* _Exercise description_
Exclude the pictures and retype the entries as written.

* _Input records_
= = = =

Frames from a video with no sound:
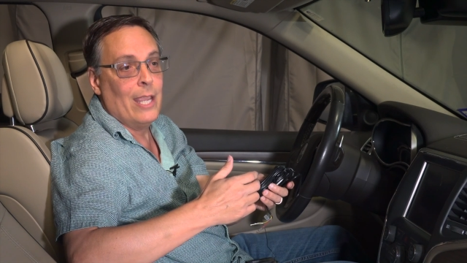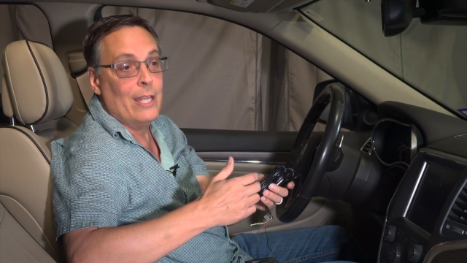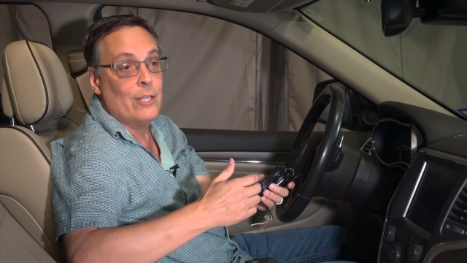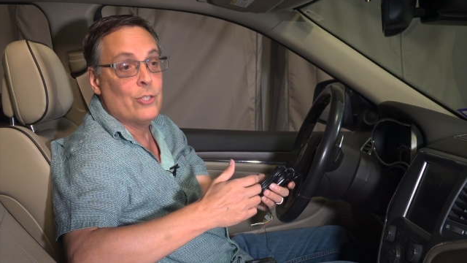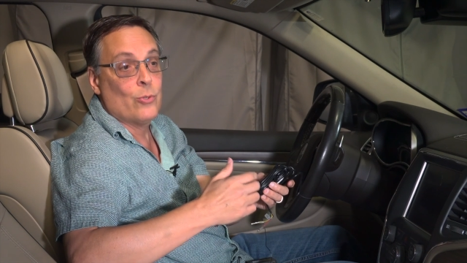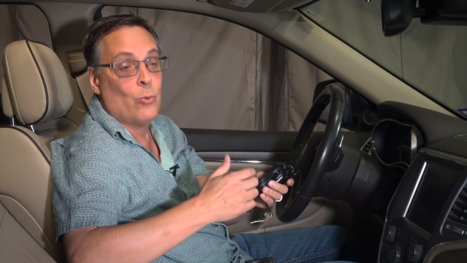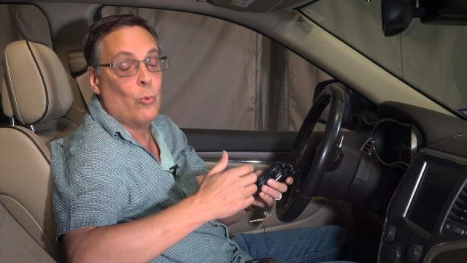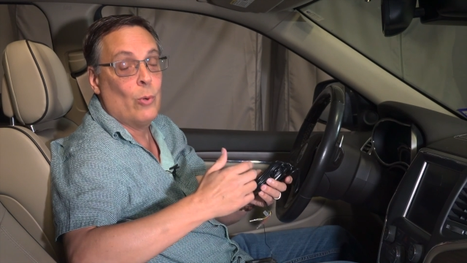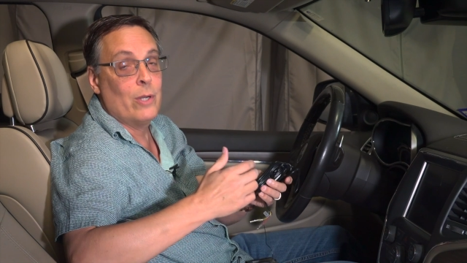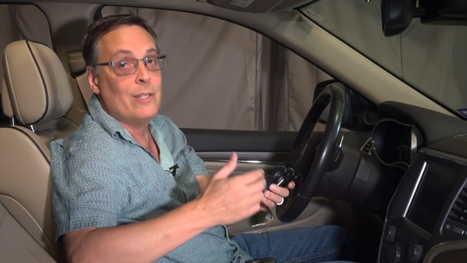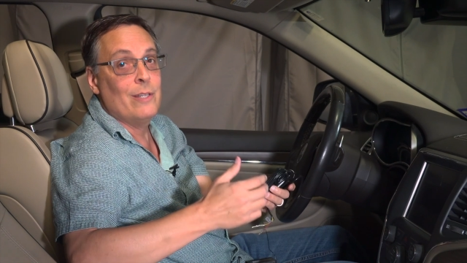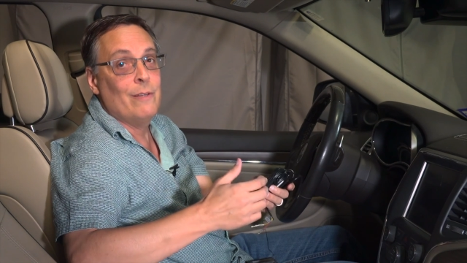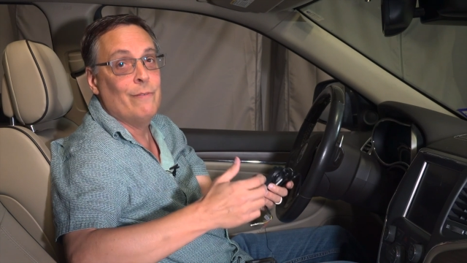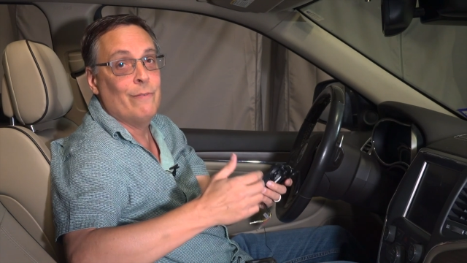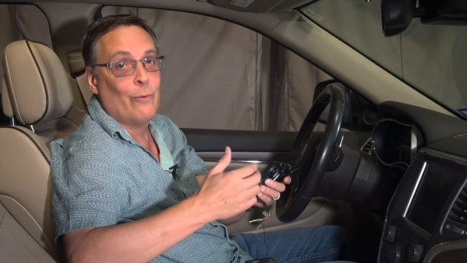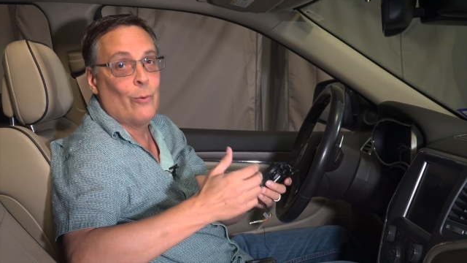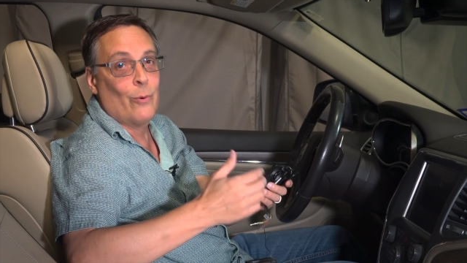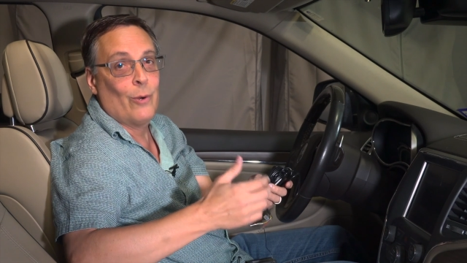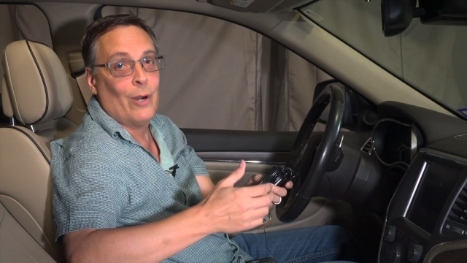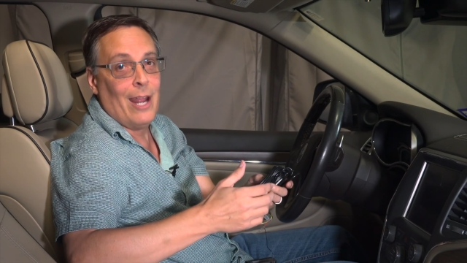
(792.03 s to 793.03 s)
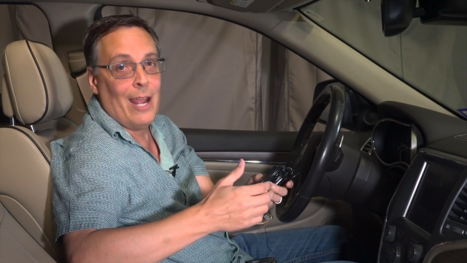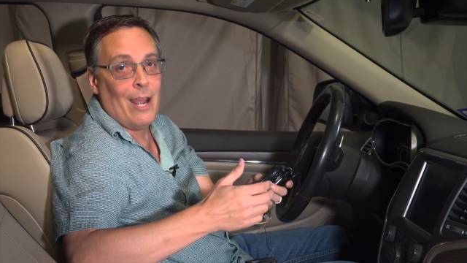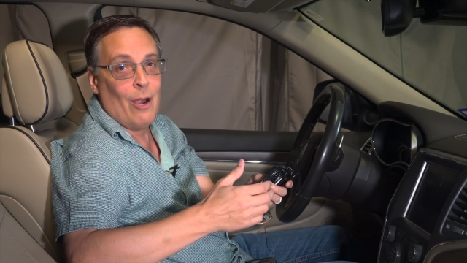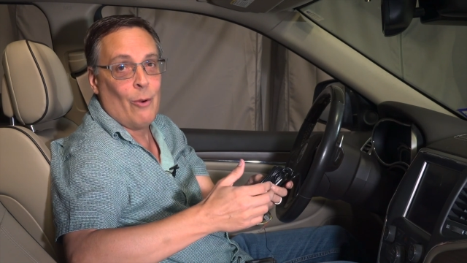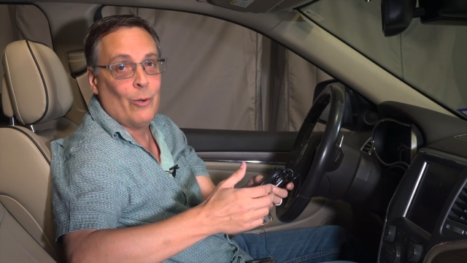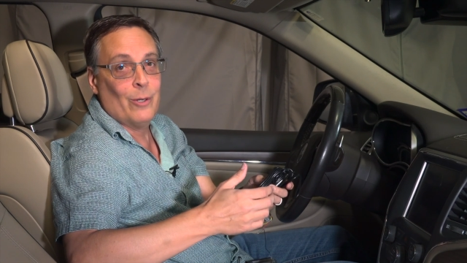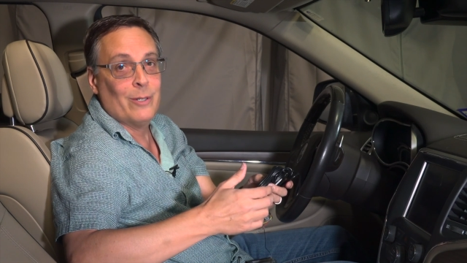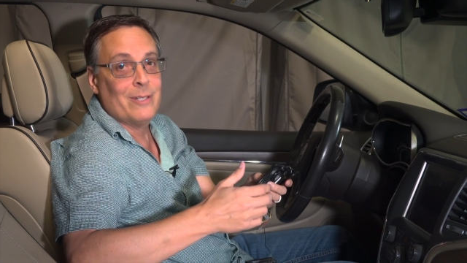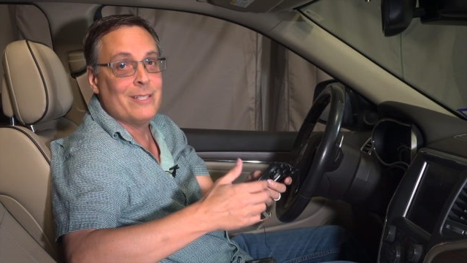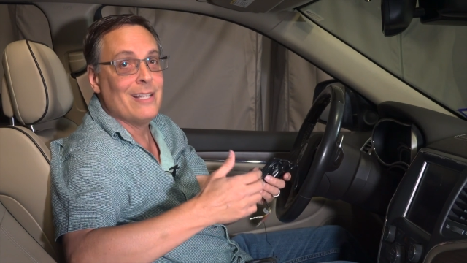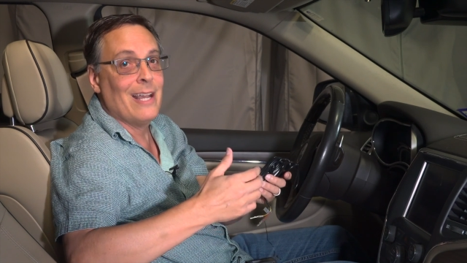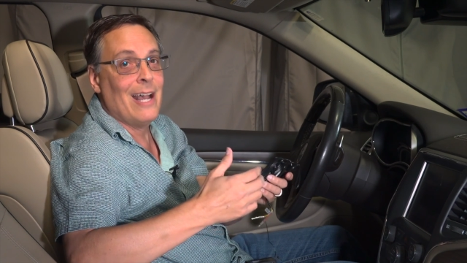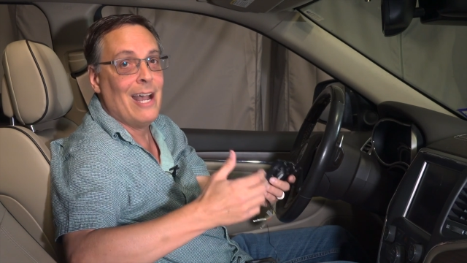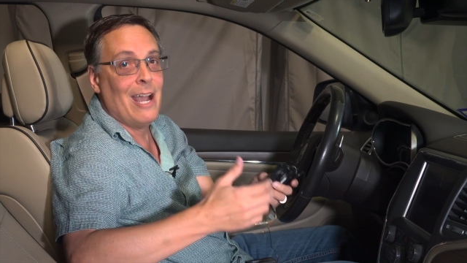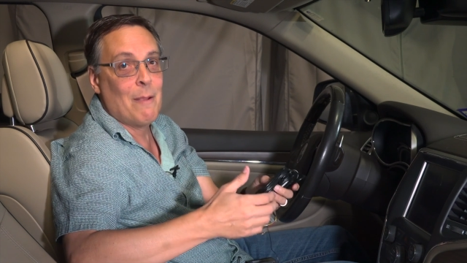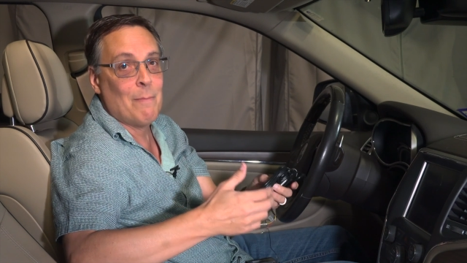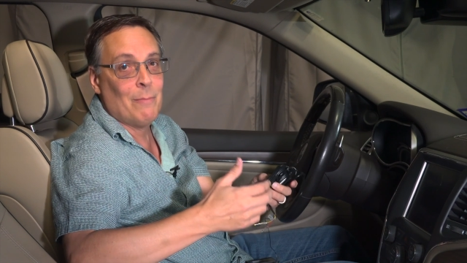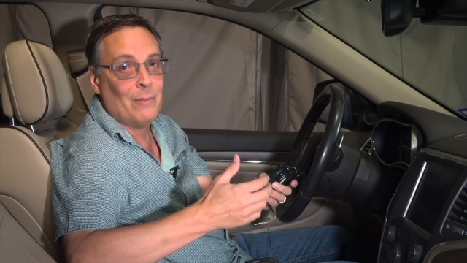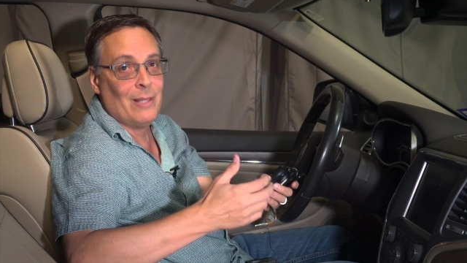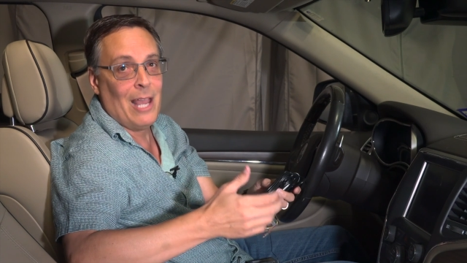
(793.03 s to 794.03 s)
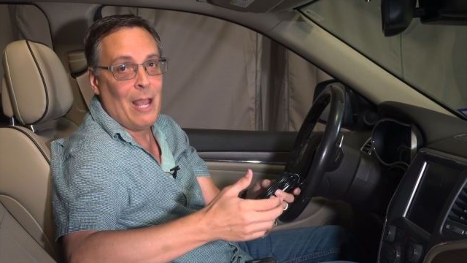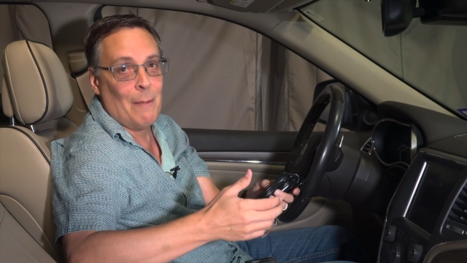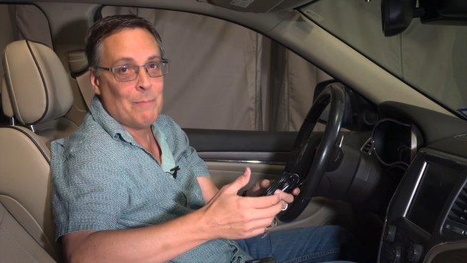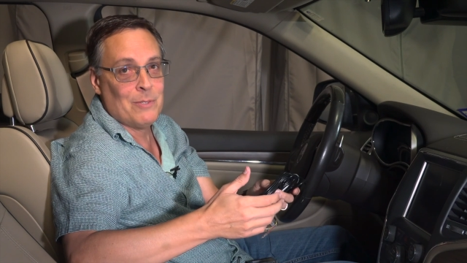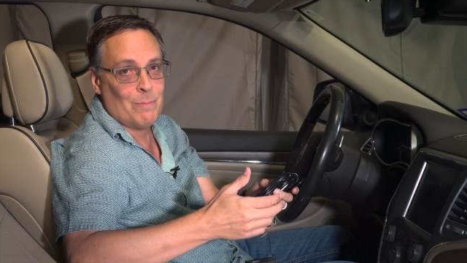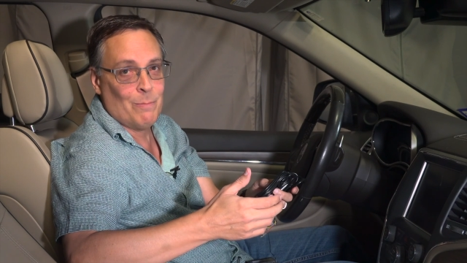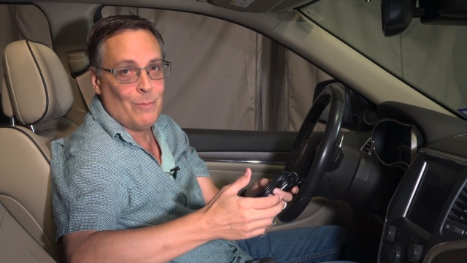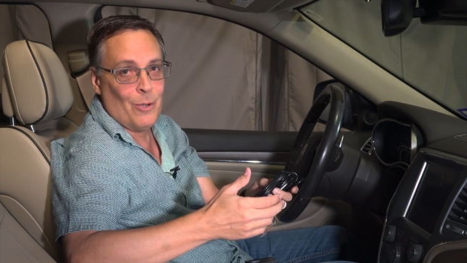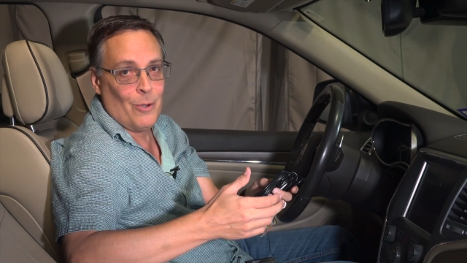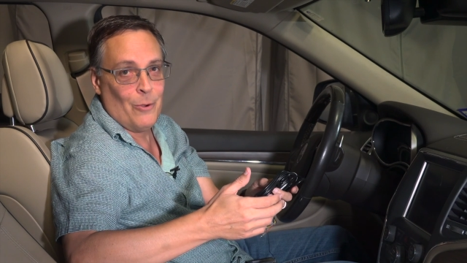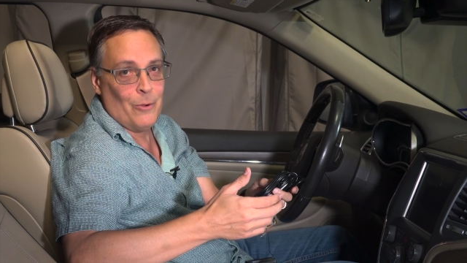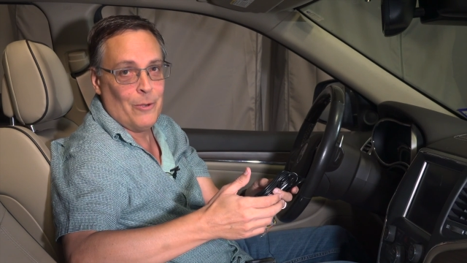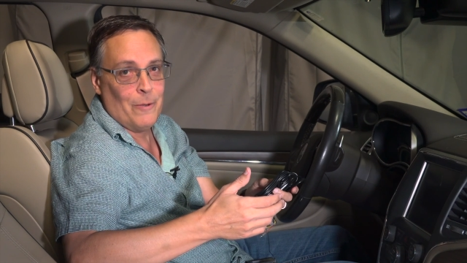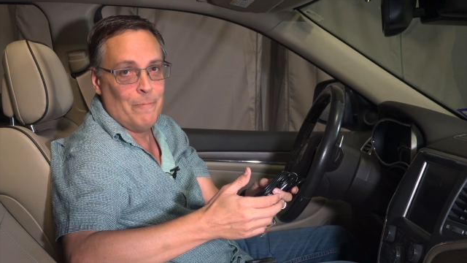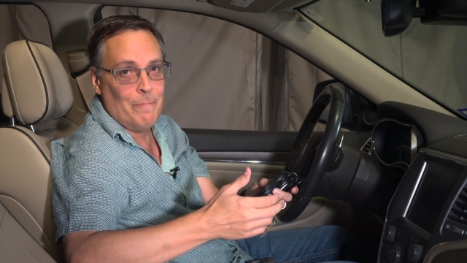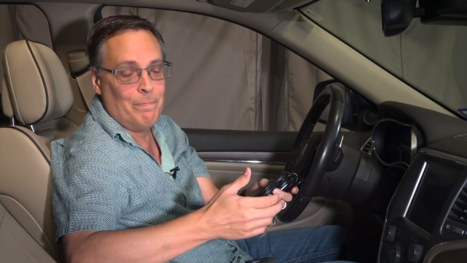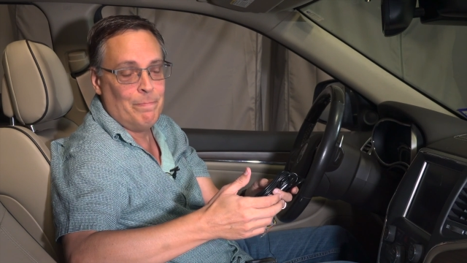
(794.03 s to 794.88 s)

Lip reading: a 24-hour time-lapse mode.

= = = =

* _Output_
Frames from a video with no sound:
(792.03 s to 793.03 s)
(793.03 s to 794.03 s)
(794.03 s to 794.88 s)

Lip reading: a 24-hour time-lapse mode.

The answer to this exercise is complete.